I'm not so sure he's super intelligent as much as a fast thinker. If he was intelligent he'd always use his super speed, and wouldn't just fly in and stand there while the villain makes his speech and then unleashes his new weapon "capable of stopping superman provided his inexplicably unguarded allies don't aid him".


----------



## kythe (Dec 21, 2006)

ROFL! (Sorry, it doesn't let me place smilies since I'm a new user).

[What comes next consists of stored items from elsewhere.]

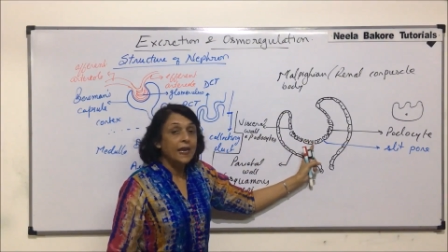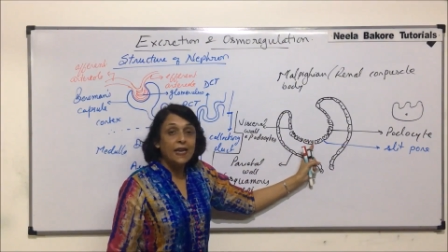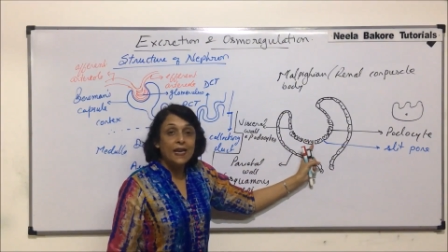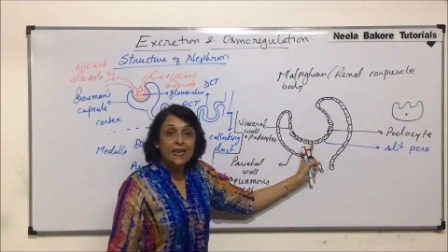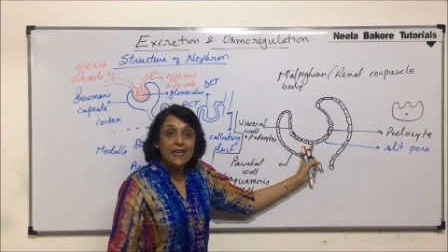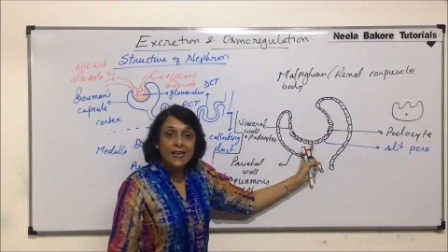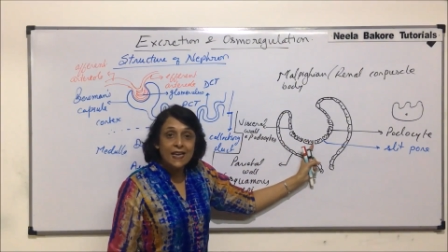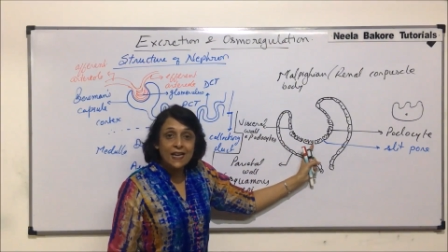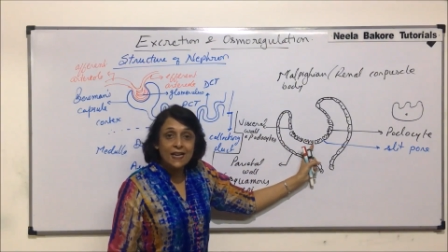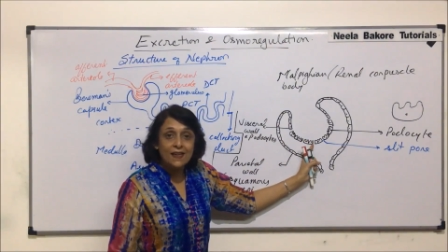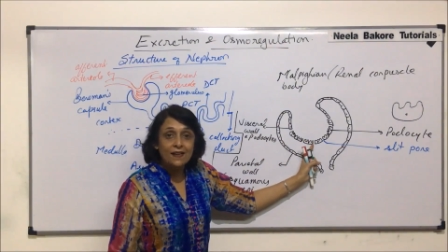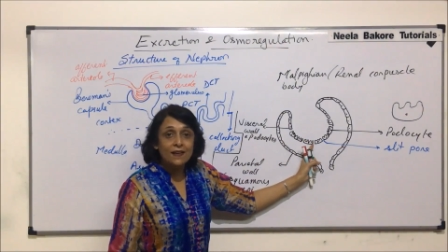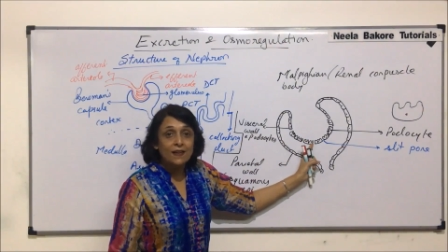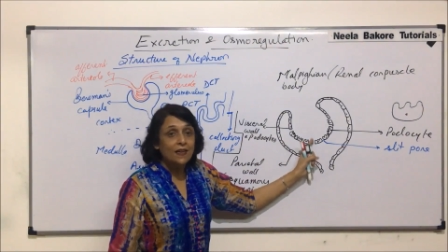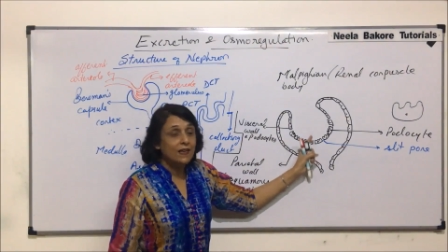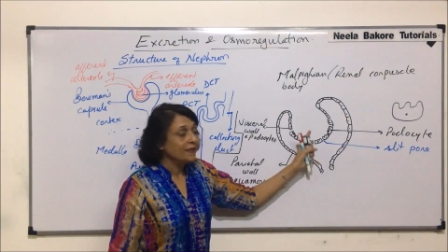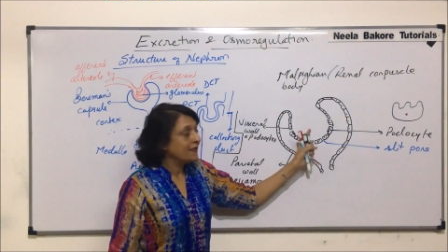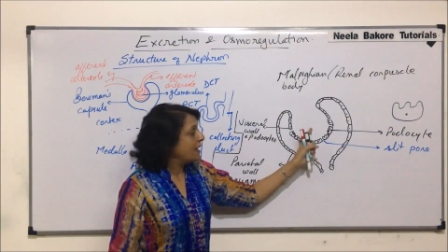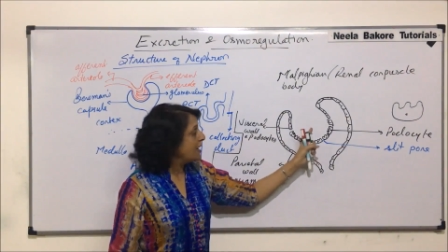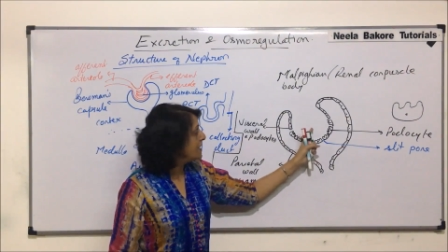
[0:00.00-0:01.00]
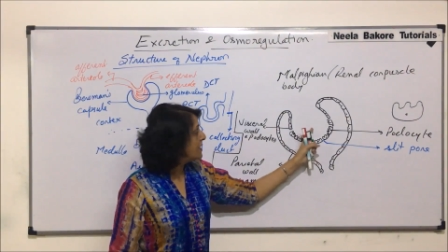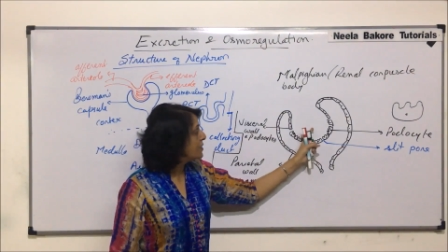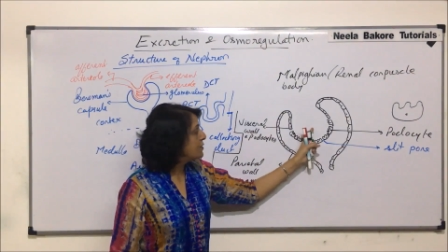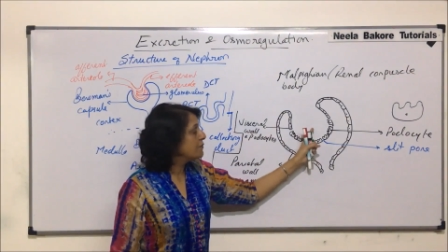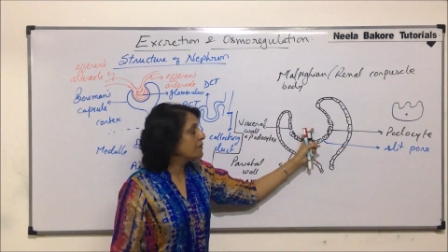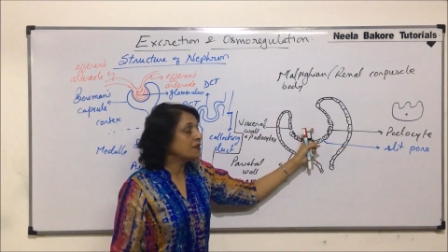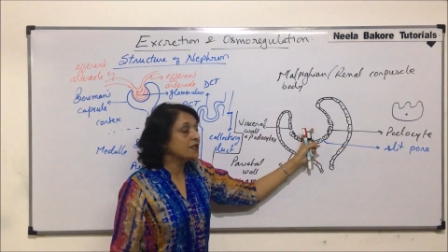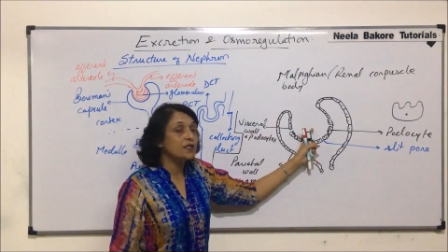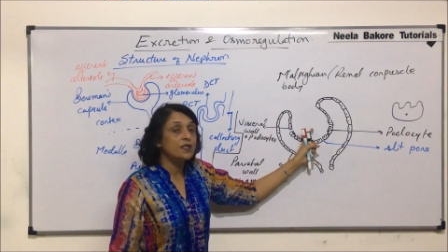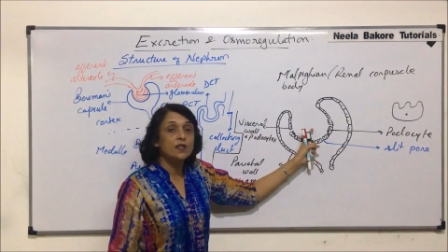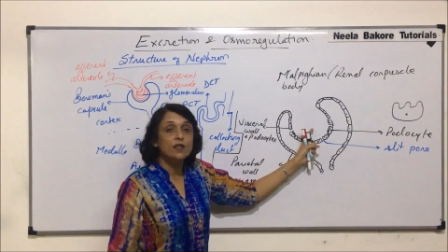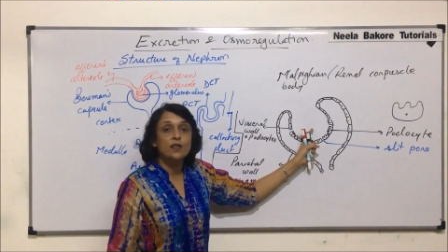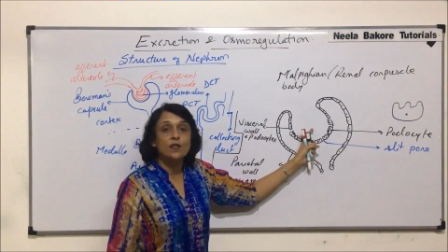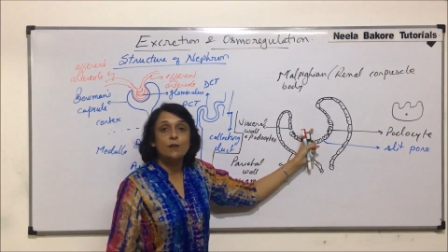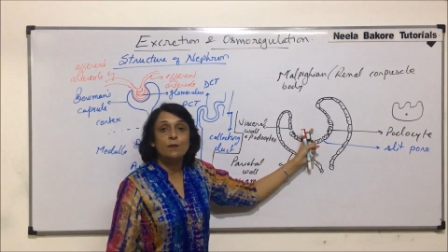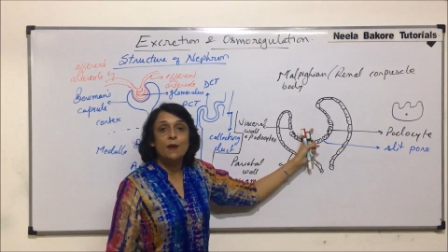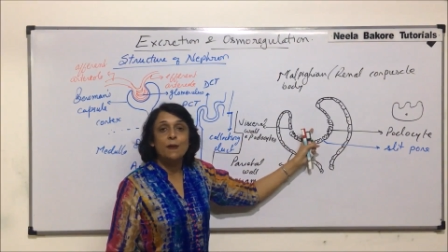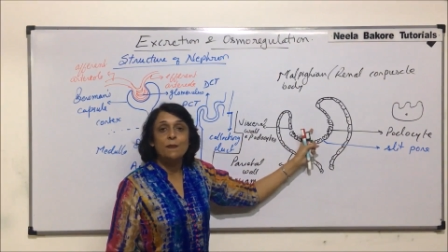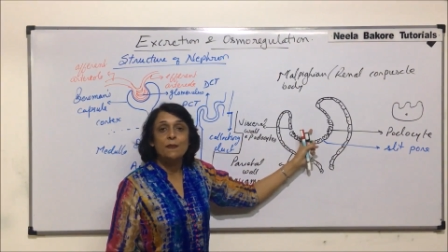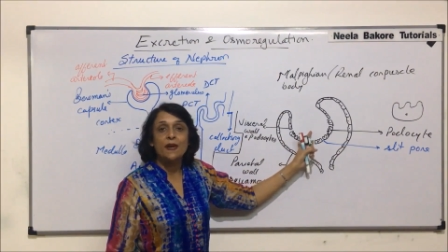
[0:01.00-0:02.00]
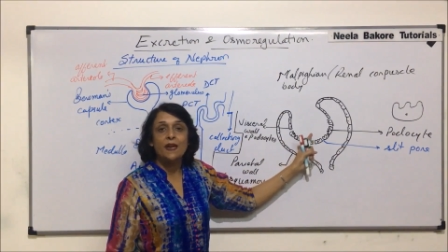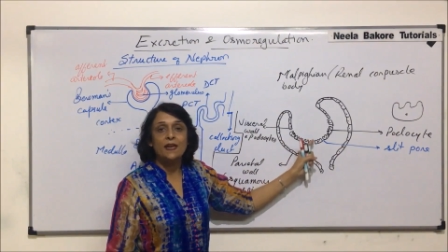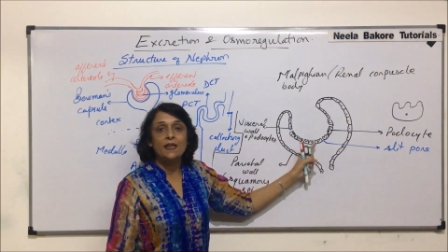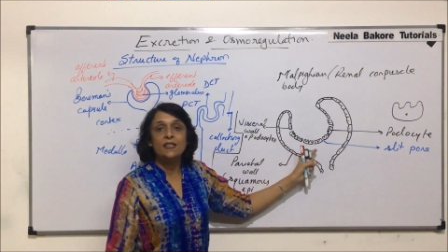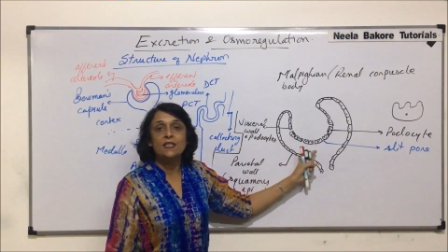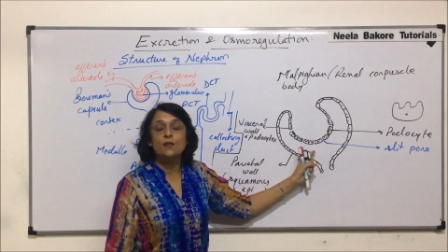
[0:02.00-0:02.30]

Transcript: Inner, that is visceral membrane,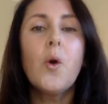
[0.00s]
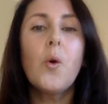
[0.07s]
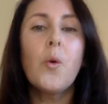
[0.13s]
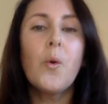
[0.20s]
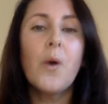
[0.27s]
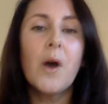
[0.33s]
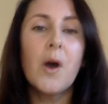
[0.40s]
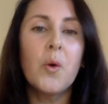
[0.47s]

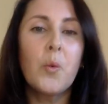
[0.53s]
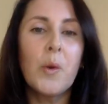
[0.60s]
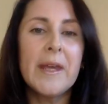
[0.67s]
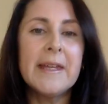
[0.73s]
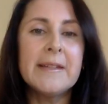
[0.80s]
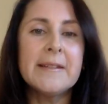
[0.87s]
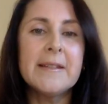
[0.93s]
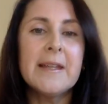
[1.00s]
or a
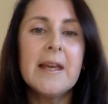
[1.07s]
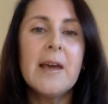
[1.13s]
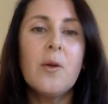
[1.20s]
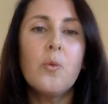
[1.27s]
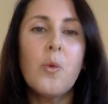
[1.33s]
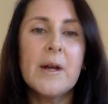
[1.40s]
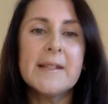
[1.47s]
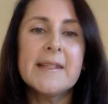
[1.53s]
win
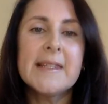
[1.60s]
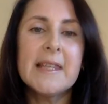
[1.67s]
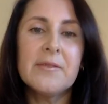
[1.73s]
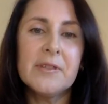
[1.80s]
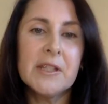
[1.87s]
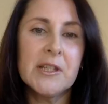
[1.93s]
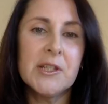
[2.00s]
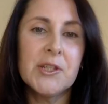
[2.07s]
once
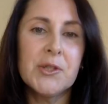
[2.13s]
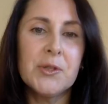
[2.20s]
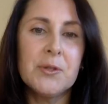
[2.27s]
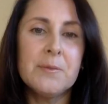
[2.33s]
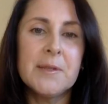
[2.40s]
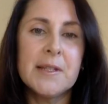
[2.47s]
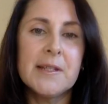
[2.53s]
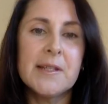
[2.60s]
they've
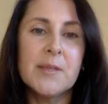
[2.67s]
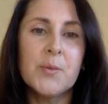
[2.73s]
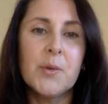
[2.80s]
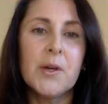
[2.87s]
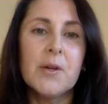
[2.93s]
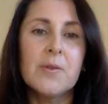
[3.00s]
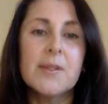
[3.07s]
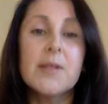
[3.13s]
consumed it as well.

Maybe that's why Lex Luthor is supposed to be the super-intelligent one.  Even he makes mistakes, though.  I guess it is hard to create a comic book character who is more intelligent than we are.


----------



## ClintonHammond (Dec 21, 2006)

... I'd take Tarzan's advice.


----------



## The Ace (Dec 21, 2006)

I'd make faces at people trapped in airport departure lounges by bad weather .


----------



## Kitera (Dec 22, 2006)

The Ace said:


> I'd make faces at people trapped in airport departure lounges by bad weather .


 
LOL!

Hmm I would build my own sexy two storey library. Hey superman is capable of anything isn't he?!??!


----------



## Tau Zero (Dec 22, 2006)

As Superman, i would be one lonely guy.  If you haven't read it, check out

Man of Steel, Woman of Kleenex by Larry Niven.

Which can be found here:

Man of Steel Woman of Kleenex


----------



## kythe (Dec 22, 2006)

Woah.  I don't think I've seen interspecies mating described so, uh, explicitly, since people were writing about Vulcan/human relationships in Star Trek.  I think the article is based more on assumptions than known fact.  Interesting points, though.


----------



## Blue Tyson (Dec 26, 2006)

Cloud said:


> --what would you do?
> 
> --given that you could travel around the world in a blink of the eye and didn't need to sleep, how would you fill your hours? (other than saving the world and working at the Daily Planet)
> 
> ...




Wouldn't be a feral cat problem or a feral rabbit problem here after I took Krypto hunting a few times.


----------



## iratebeaver (Jan 9, 2007)

man if i was superman in my off season of saving the world i think i would become a gymnast. i do it just for the kicks and giggles that i would get when it "seemed" that i hovered in the air for a little bit so i could get that third flip in. that would make me laugh


----------



## The Ace (Jan 9, 2007)

Stick Bush and Blair on the Moon


----------